Radio Białystok | Wiadomości | Dziecięcy szpital w Białymstoku odwołuje zabiegi – trwa protest pielęgniarek
Tylko co trzecie łóżko jest zajęte przez pacjenta. Tak wygląda sytuacja w Uniwersyteckim Dziecięcym Szpitalu Klinicznym w Białymstoku.
W związku z protestem pielęgniarek w placówce ograniczono przyjmowanie chorych. Wstrzymano wszystkie planowane operacje, zabiegi i badania. Przyjmowani są tylko chorzy w stanach zagrożenia życia.
Protest w dziecięcym szpitalu w Białymstoku - wstrzymano przyjęcia
W klinikach dyżurują tylko oddziałowe lub ich zastępczynie i po jednej pielęgniarce - czasami oddelegowanej z poradni. Na oddziałach - 2/3 łóżek jest pustych - mówi dyrektor szpitala Anna Wasilewska.
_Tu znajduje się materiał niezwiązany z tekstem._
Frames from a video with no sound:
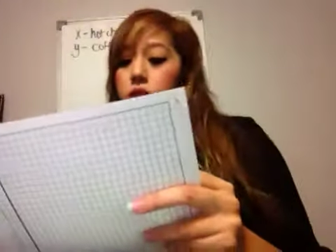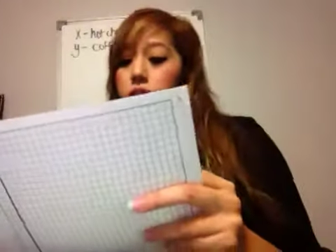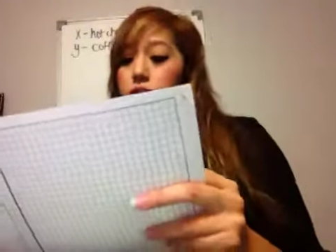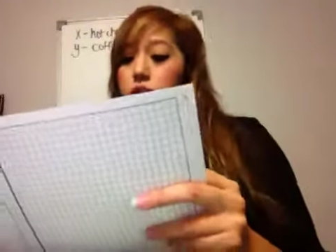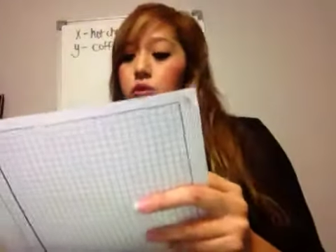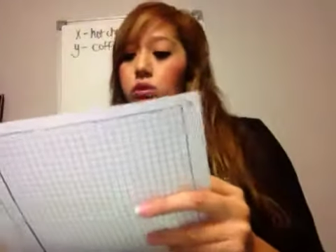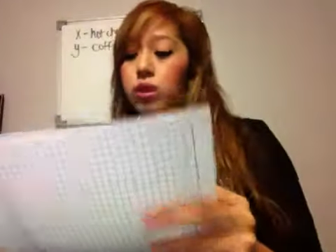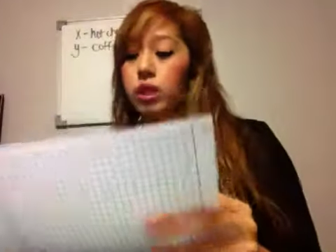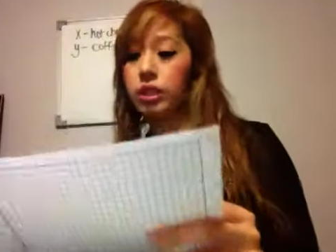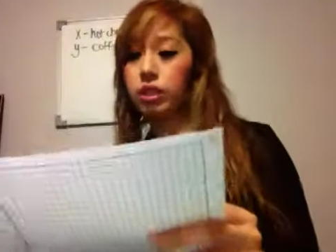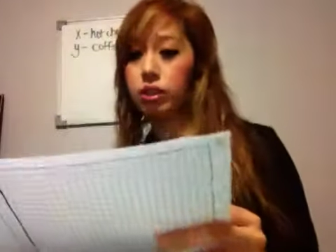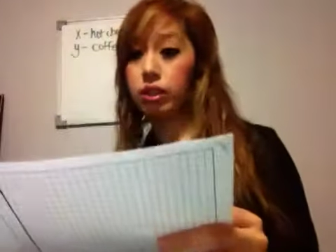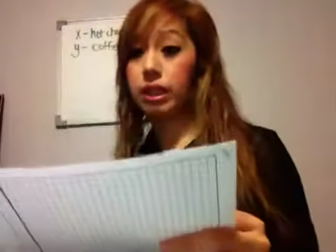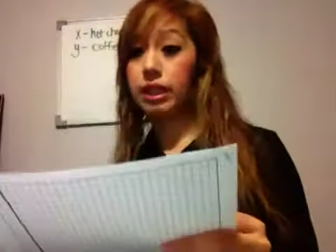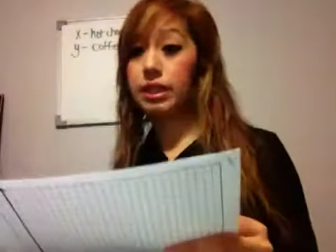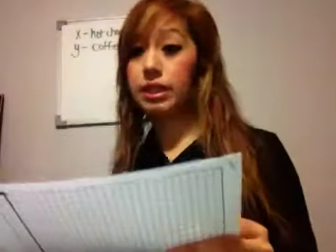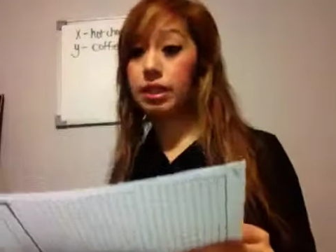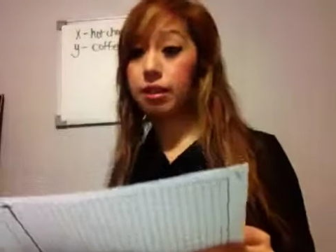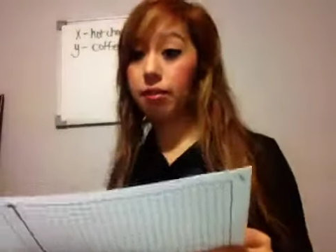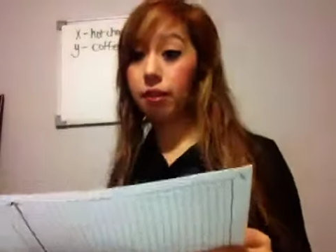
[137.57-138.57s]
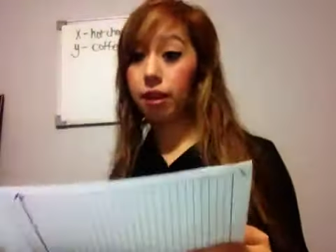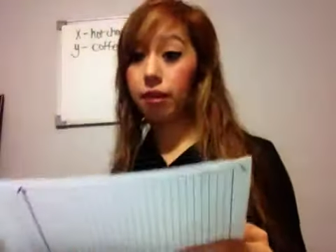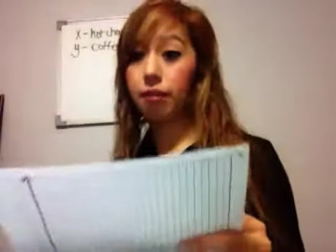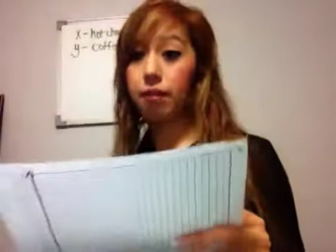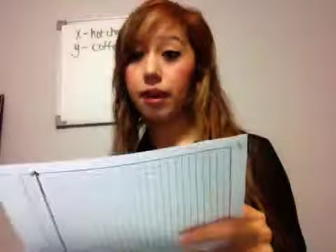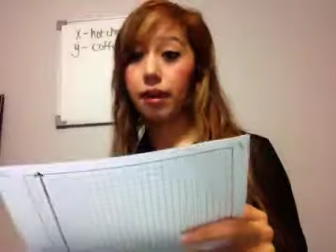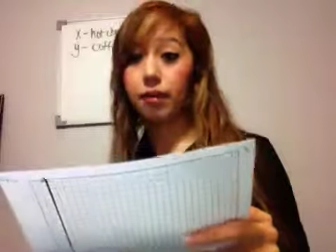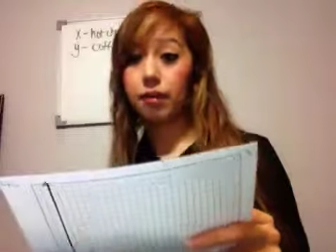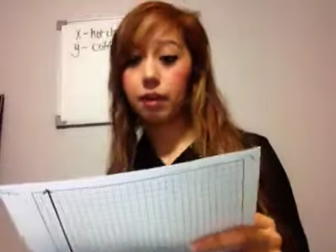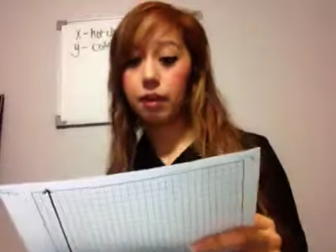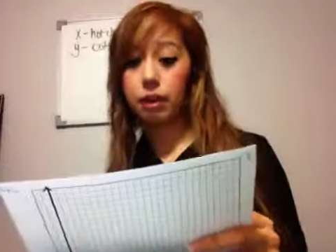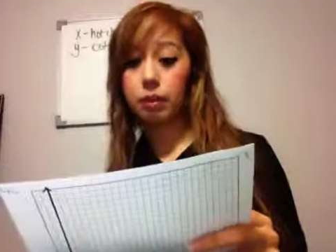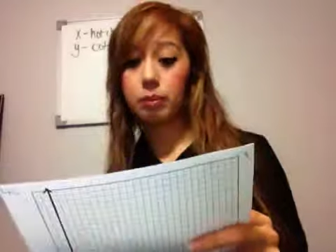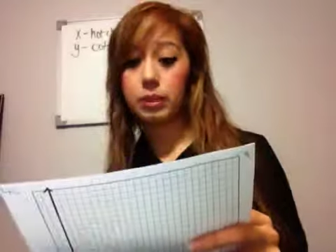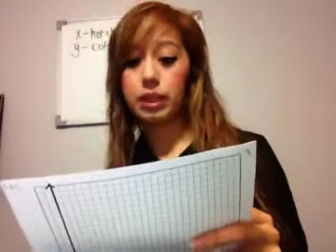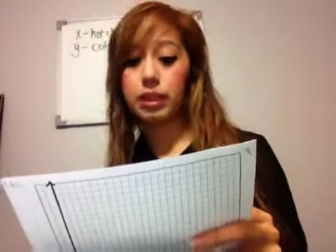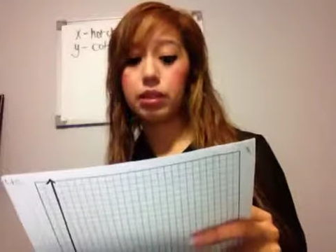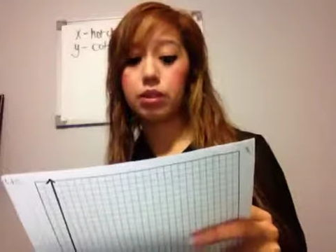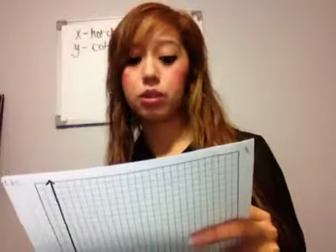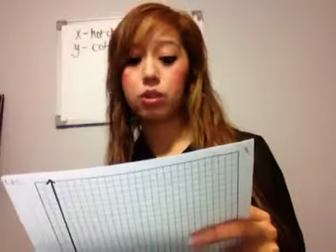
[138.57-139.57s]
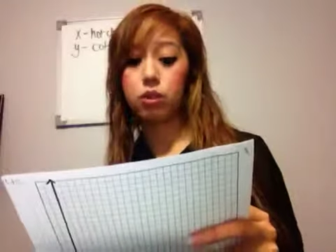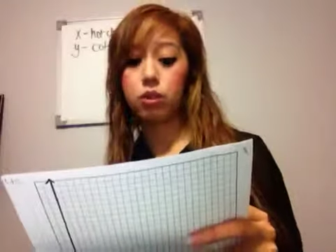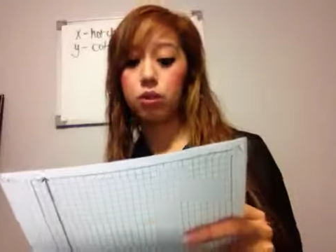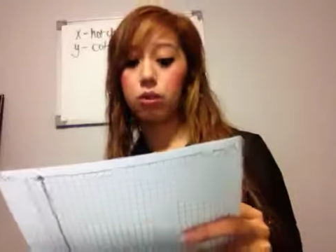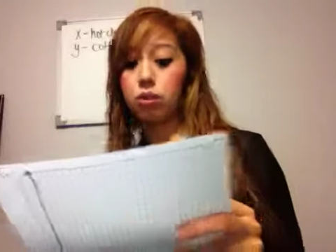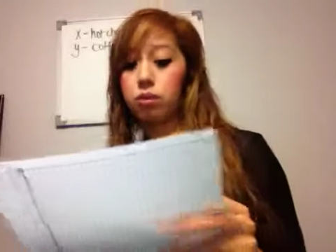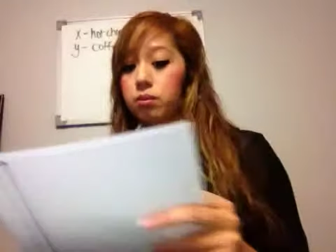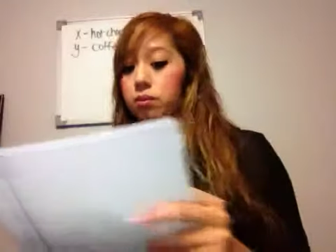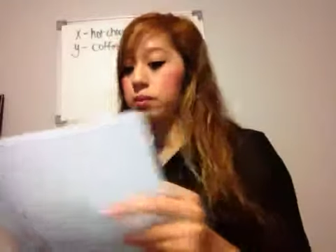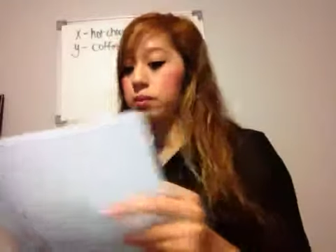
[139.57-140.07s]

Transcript: 275 cups in total.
W tej chwili na oddziałach pediatrycznych jest około 10 dzieci, a miejsc w tych oddziałach mamy 30-40. Pacjenci ogólnopediatryczni są przekierowywani do szpitala wojewódzkiego, a pacjenci wysokospecjalistyczni są oczywiście u nas zaopatrywani ze względu na dostęp do intensywnej terapii. Żaden oddział nie jest zamknięty, wszystkie funkcjonują, tylko w trybie tzw. awaryjnym, ostrodyżurowym - komentuje Anna Wasilewska.
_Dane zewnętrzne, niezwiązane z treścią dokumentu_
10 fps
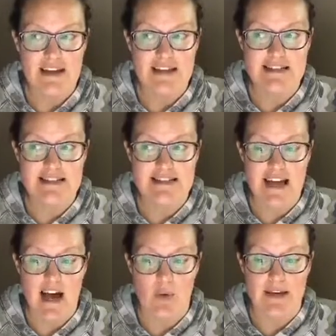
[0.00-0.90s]
Is this
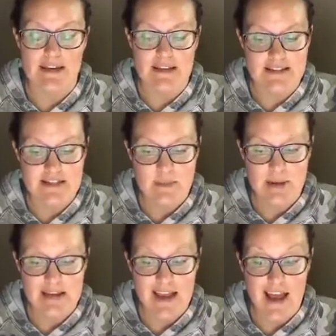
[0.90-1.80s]
how it needs to
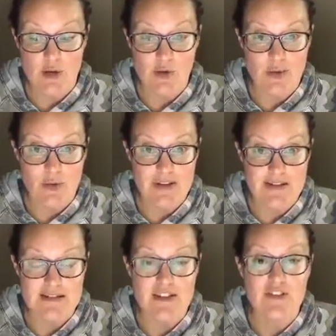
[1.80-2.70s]
be? Can you do
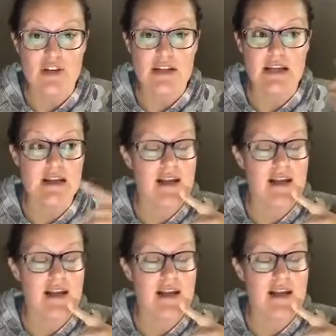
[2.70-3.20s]
things differently?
Protestujące pielęgniarki wzięły kilkudniowe zwolnienia lekarskie. Przewodnicząca Związku Pielęgniarek i Położnych w szpitalu Agnieszka Olchin nie potrafi powiedzieć, co będzie, gdy nie dojdzie do porozumienia z dyrekcją.
W UDSK pracuje około 400 pielęgniarek. Placówka jest jedynym wysoko-specjalistycznym szpitalem dziecięcym w regionie. Rocznie przyjmuje prawie 20 tysięcy osób.